*** DATA ***

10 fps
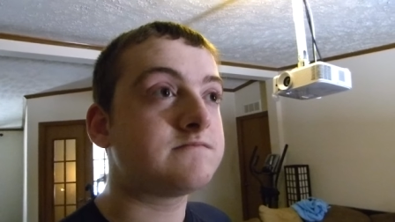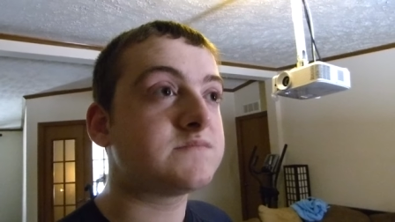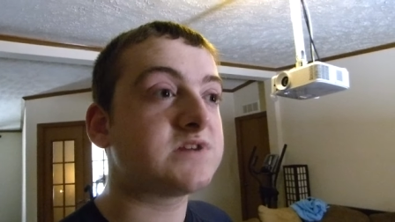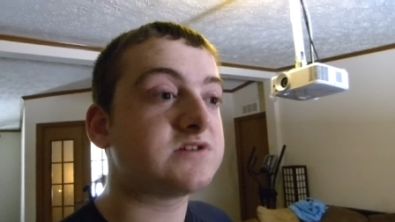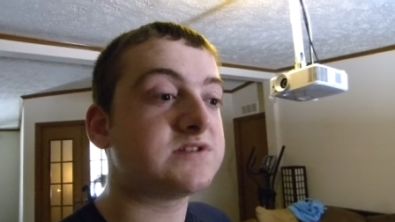
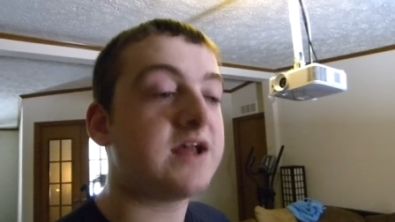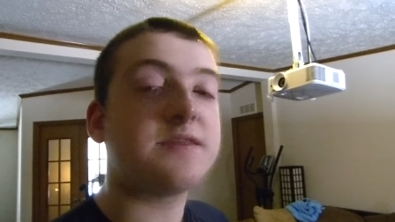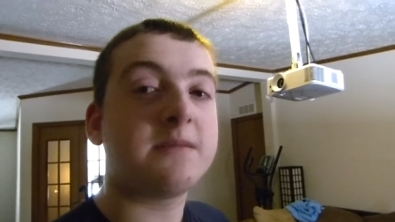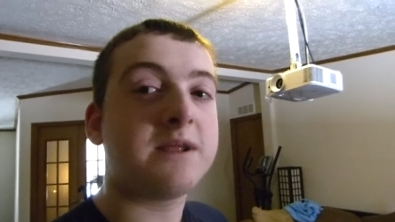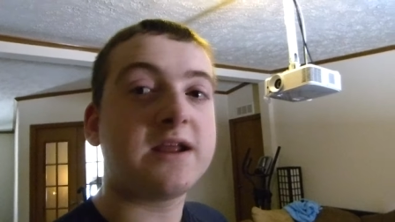there's
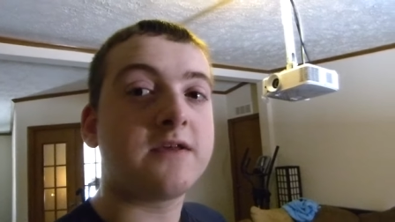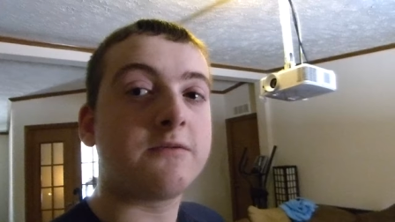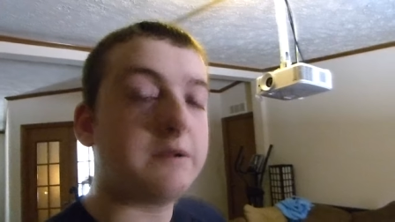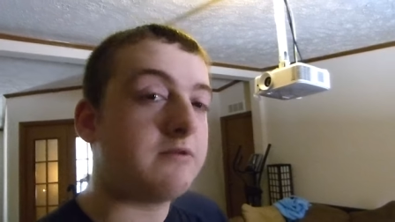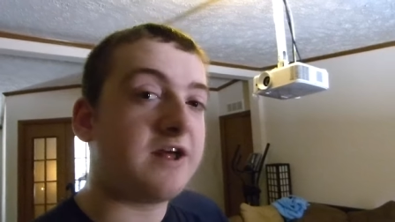not that many
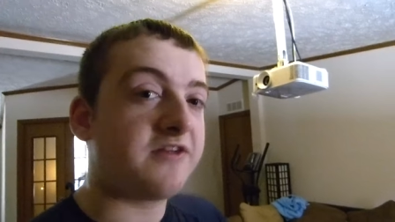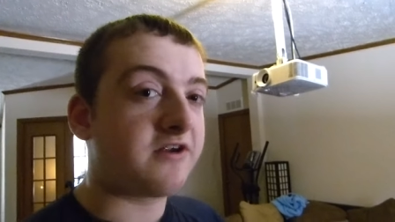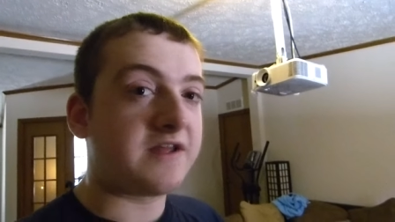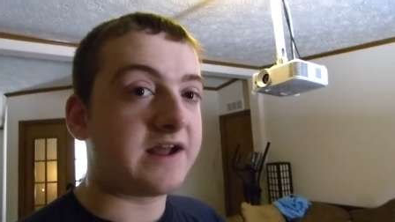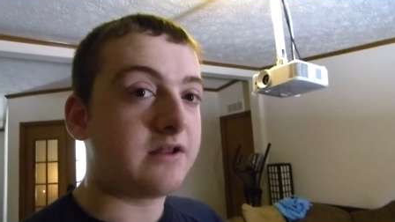other people out
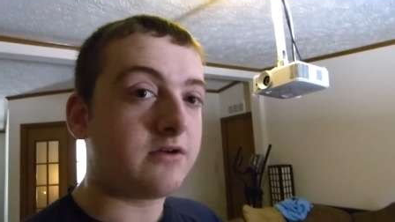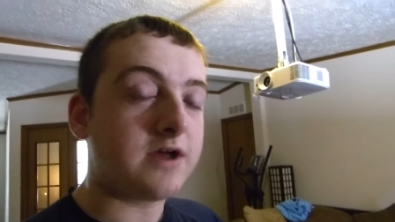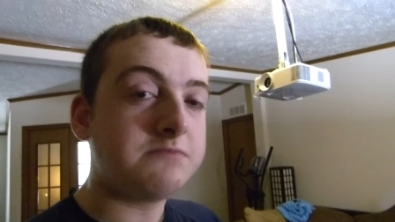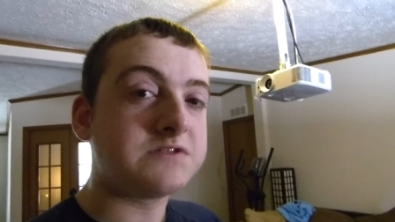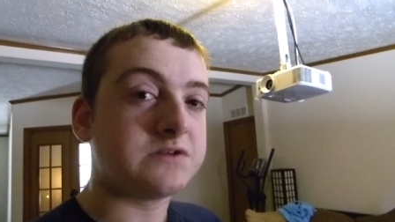there that I look
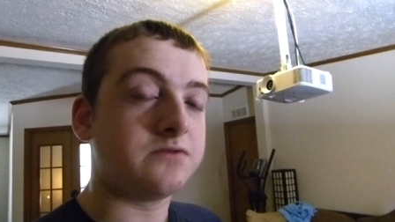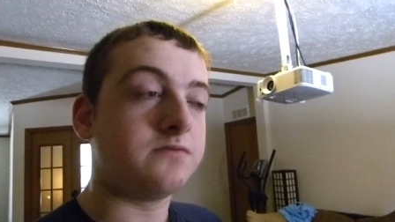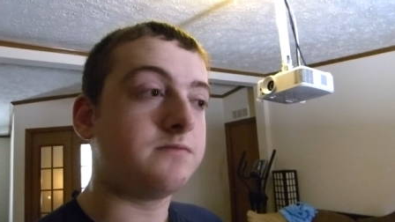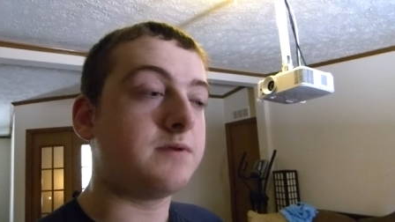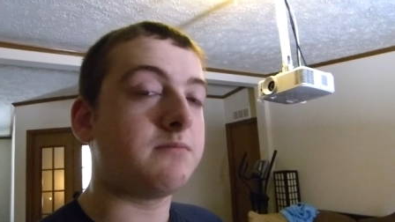up to,
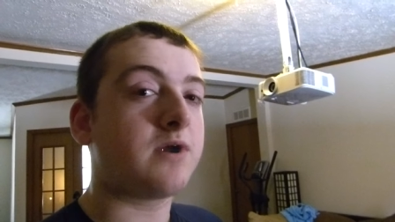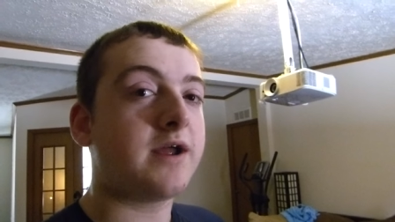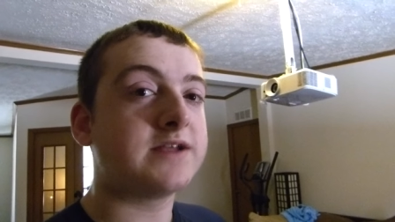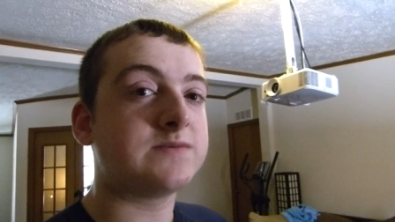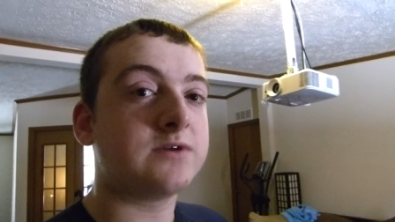and
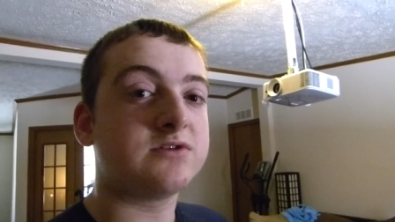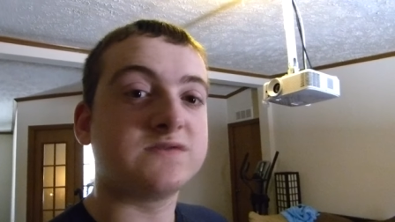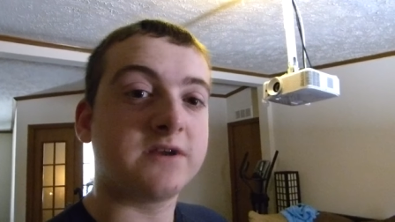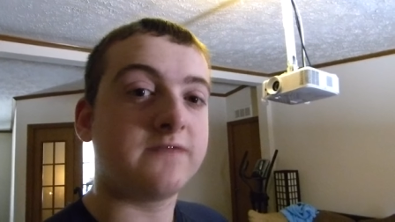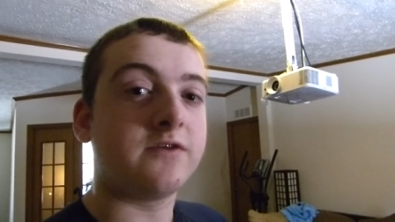Brian's one of
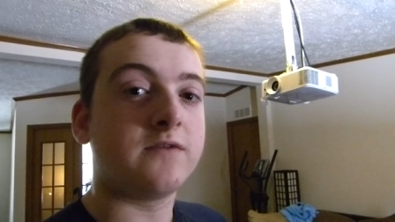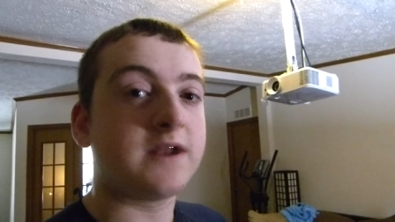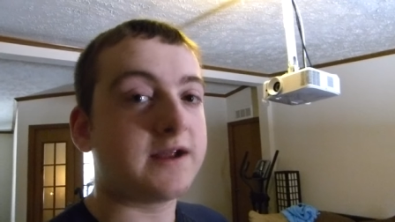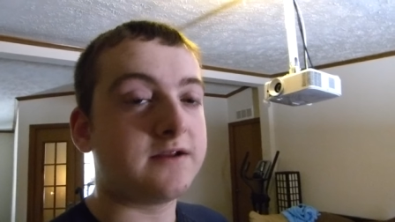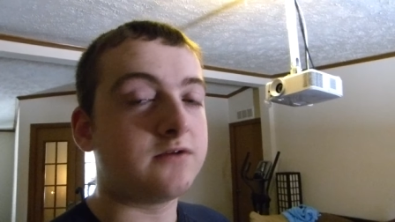those very few
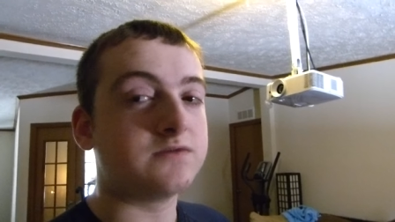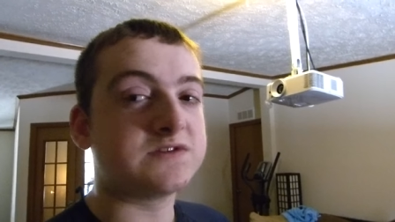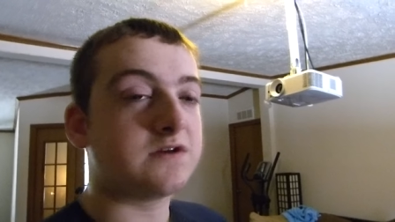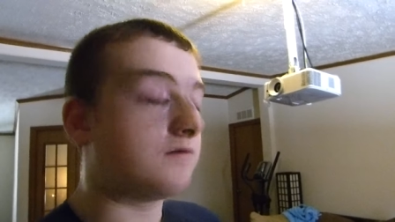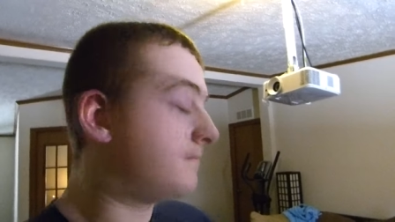that I do.
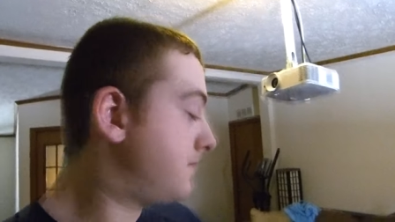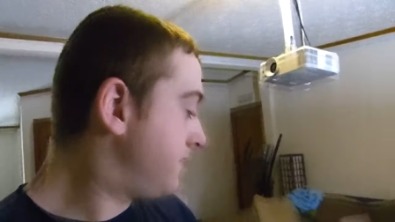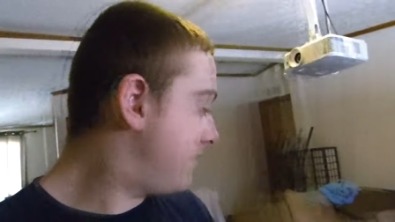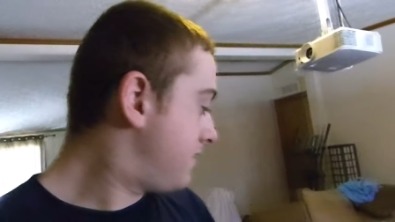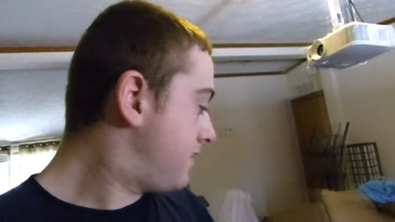So
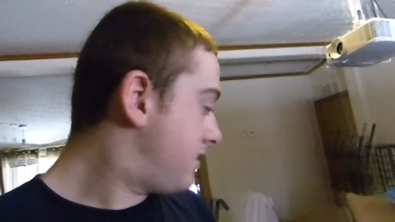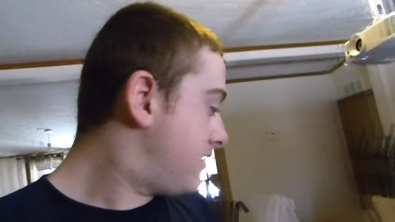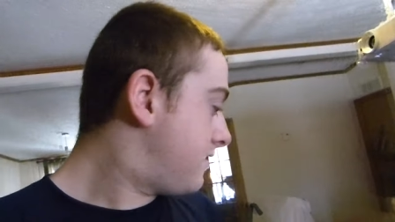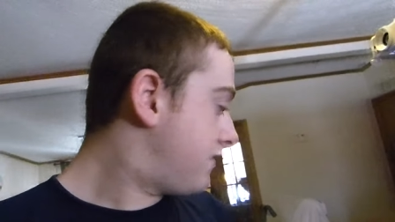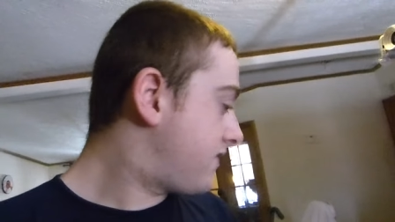
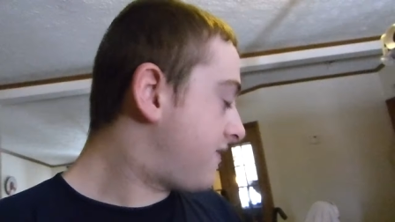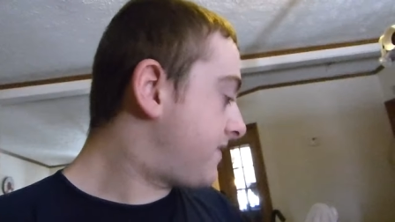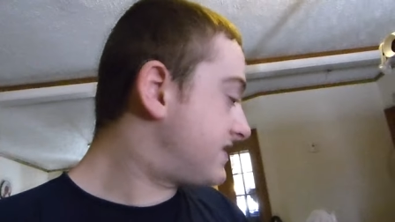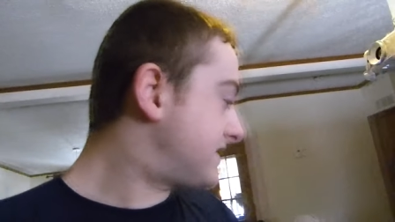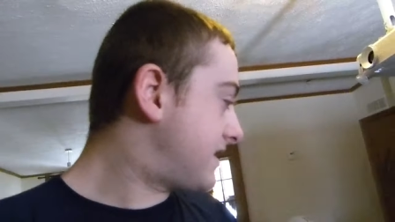with that
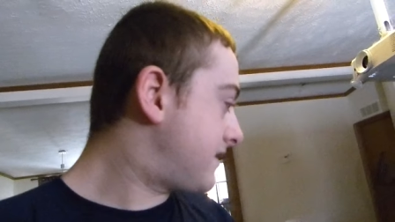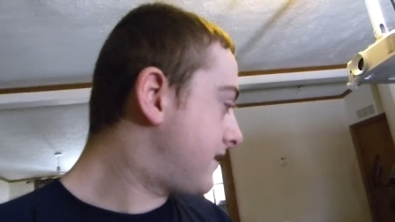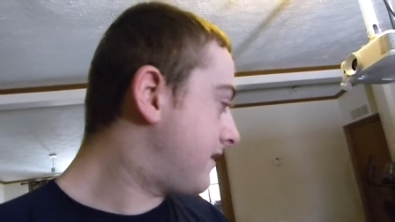being said,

*** End of DATA ***

(WHAT TO PRODUCE):
A faithful, complete copy of the entries is required, without the pictures.

(RESPONSE):
10 fps
there's
not that many
other people out
there that I look
up to,
and
Brian's one of
those very few
that I do.
So
with that
being said,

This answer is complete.